### TASK DETAILS
In the data below, find the line containing "[19:56.52-19:57.52]"; transcribe it and each line after it exactly, through the last, skipping pictures.

### MATERIAL PROVIDED
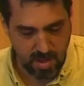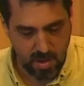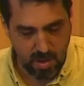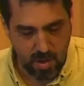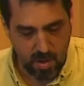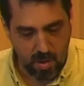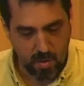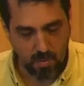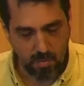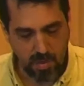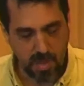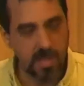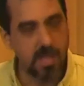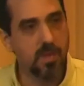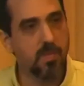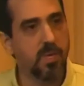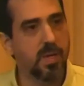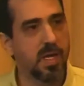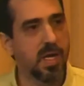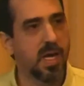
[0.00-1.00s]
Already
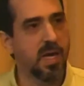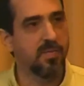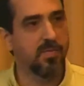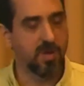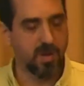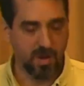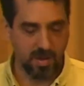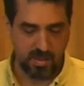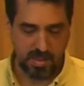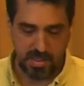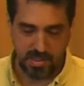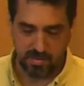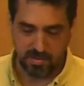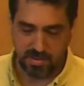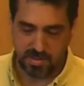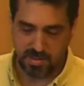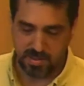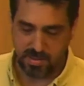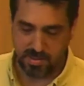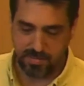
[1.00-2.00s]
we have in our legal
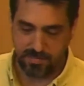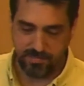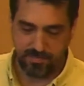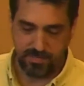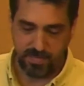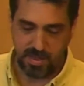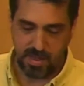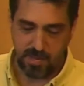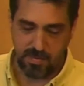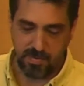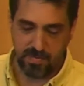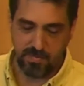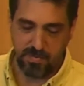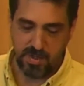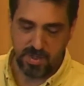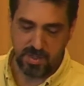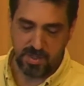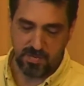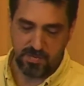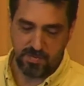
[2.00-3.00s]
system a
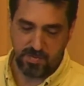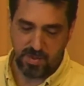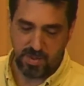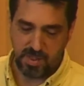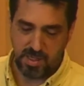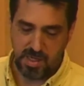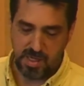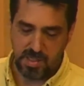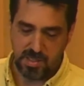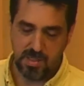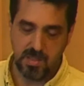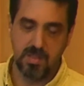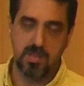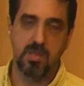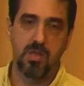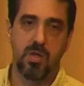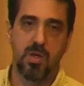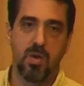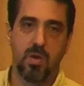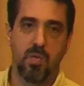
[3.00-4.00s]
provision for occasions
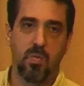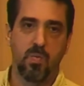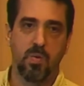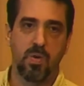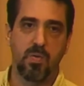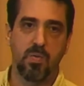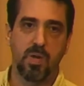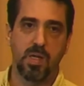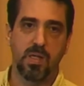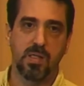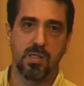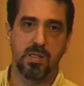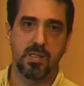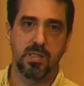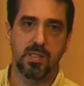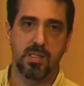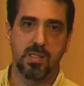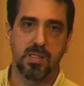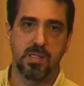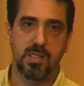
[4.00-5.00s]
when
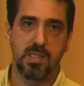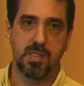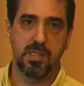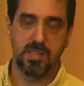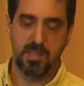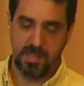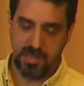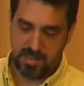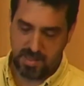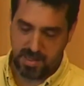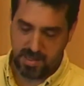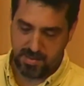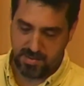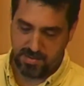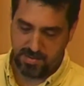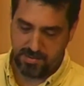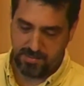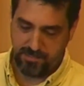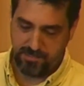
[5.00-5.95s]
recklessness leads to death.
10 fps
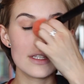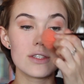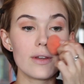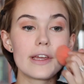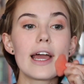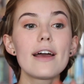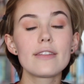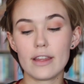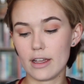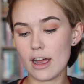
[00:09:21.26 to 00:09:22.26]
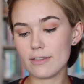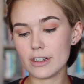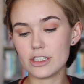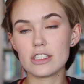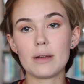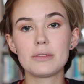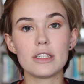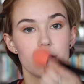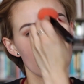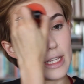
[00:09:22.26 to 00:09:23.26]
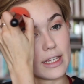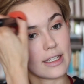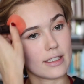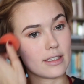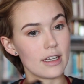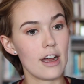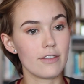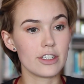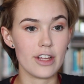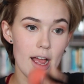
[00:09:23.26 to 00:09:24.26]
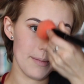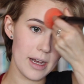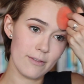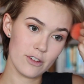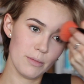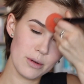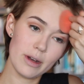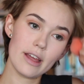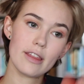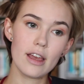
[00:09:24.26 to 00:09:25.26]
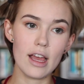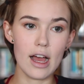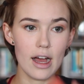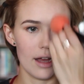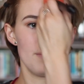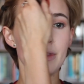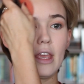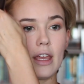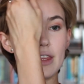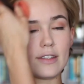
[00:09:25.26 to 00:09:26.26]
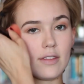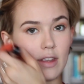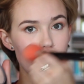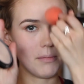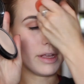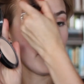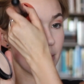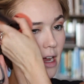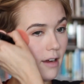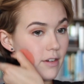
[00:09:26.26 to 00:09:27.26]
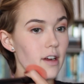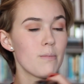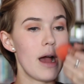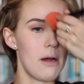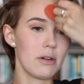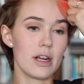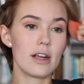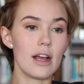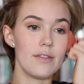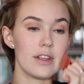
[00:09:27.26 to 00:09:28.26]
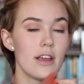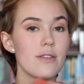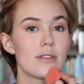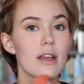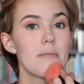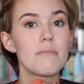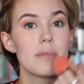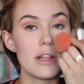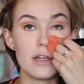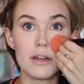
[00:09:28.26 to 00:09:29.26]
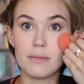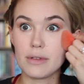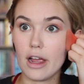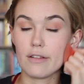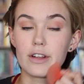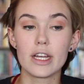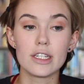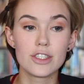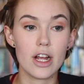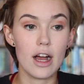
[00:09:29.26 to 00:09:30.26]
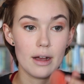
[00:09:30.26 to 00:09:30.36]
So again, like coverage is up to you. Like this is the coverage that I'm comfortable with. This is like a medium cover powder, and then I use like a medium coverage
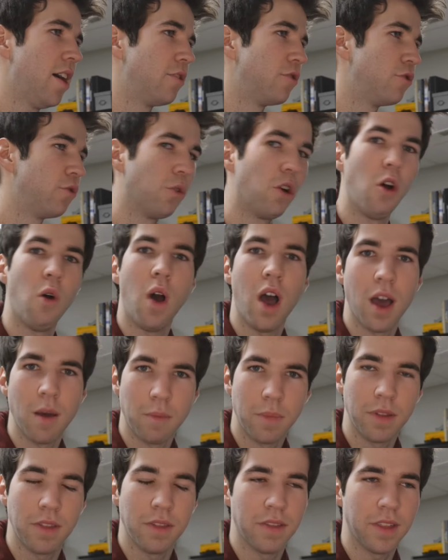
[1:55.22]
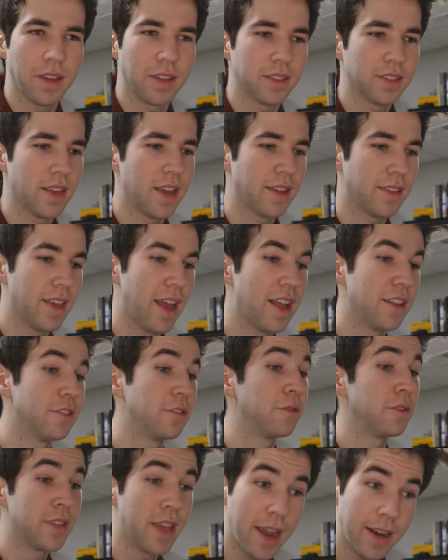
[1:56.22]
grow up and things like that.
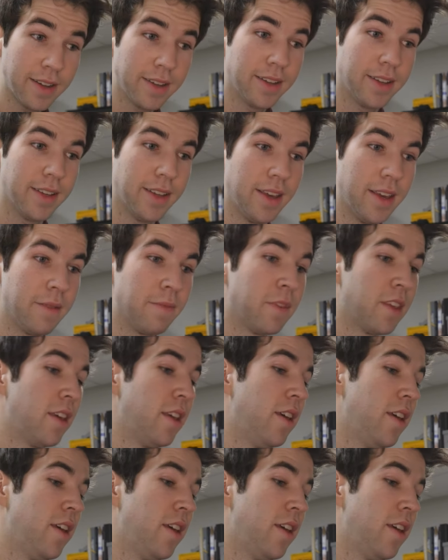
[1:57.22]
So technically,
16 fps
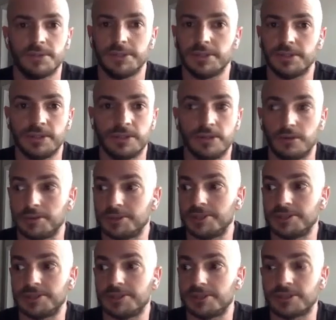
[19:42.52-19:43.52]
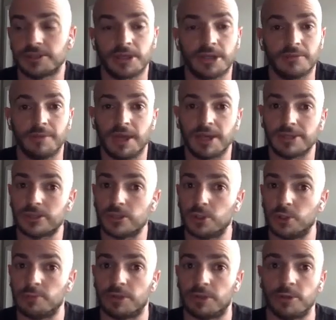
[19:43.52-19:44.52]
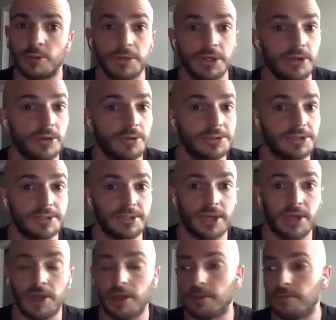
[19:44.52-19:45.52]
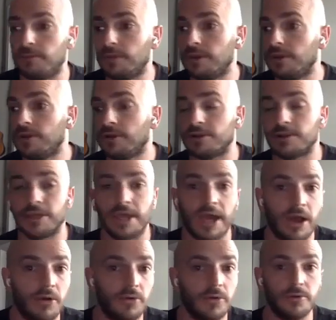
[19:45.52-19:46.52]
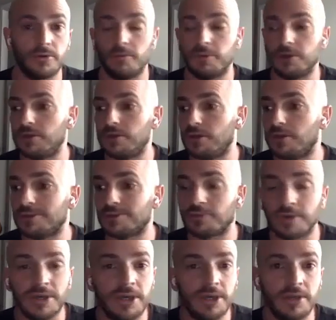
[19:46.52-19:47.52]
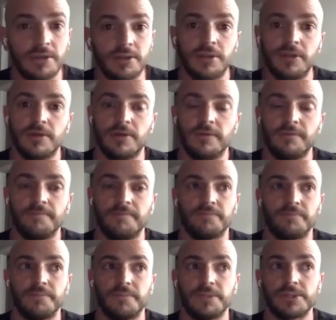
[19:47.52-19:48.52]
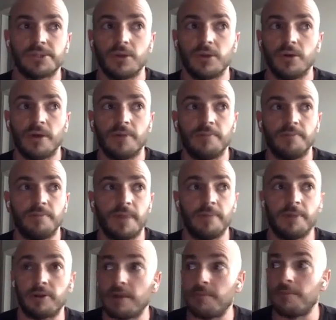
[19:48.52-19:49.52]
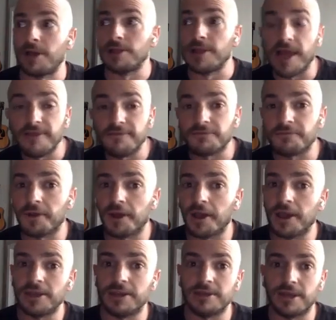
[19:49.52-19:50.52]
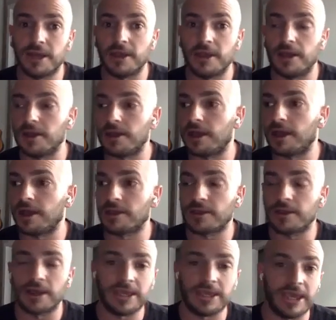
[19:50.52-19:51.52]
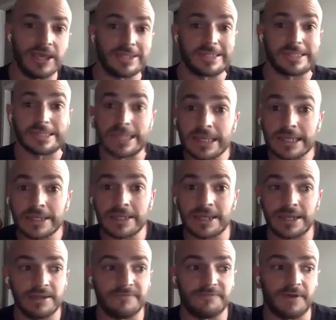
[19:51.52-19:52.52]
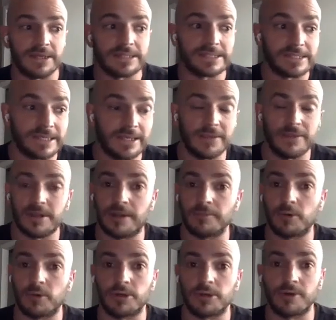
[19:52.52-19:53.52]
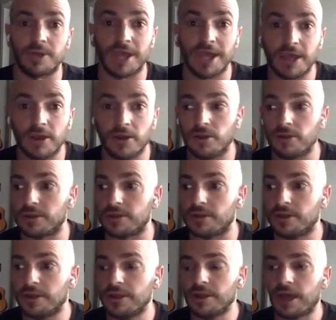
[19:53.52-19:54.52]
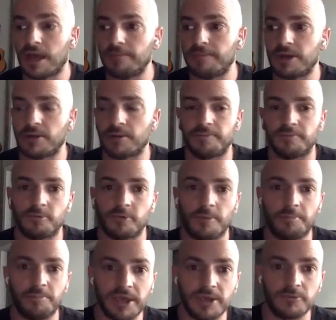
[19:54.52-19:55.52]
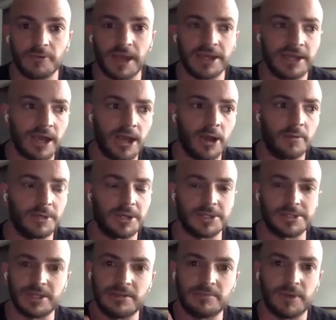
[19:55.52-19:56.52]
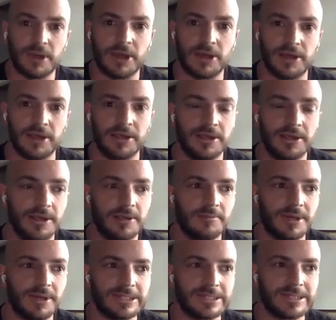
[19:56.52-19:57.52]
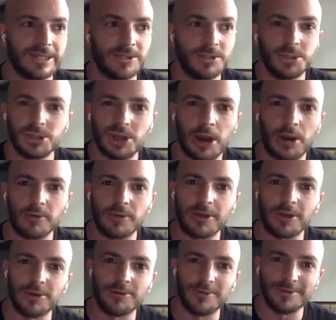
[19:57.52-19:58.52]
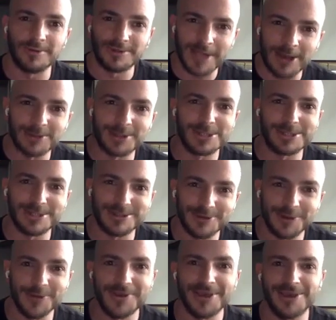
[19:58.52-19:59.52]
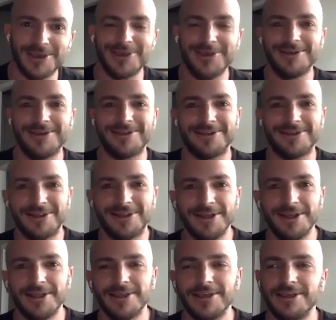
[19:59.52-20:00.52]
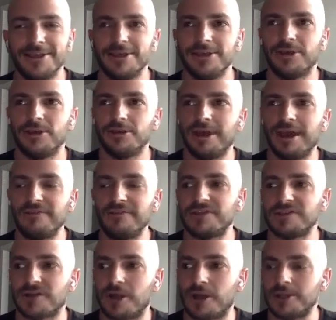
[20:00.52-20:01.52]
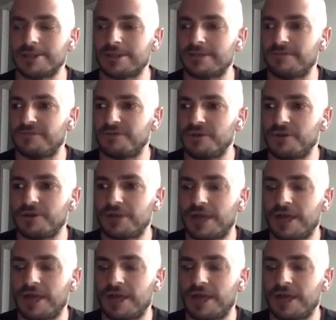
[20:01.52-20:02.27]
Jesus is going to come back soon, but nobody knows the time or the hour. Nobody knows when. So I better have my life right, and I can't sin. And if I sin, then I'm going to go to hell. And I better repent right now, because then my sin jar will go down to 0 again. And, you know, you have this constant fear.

### RESPONSE FOR THIS EXERCISE
[19:56.52-19:57.52]
[19:57.52-19:58.52]
[19:58.52-19:59.52]
[19:59.52-20:00.52]
[20:00.52-20:01.52]
[20:01.52-20:02.27]
Jesus is going to come back soon, but nobody knows the time or the hour. Nobody knows when. So I better have my life right, and I can't sin. And if I sin, then I'm going to go to hell. And I better repent right now, because then my sin jar will go down to 0 again. And, you know, you have this constant fear.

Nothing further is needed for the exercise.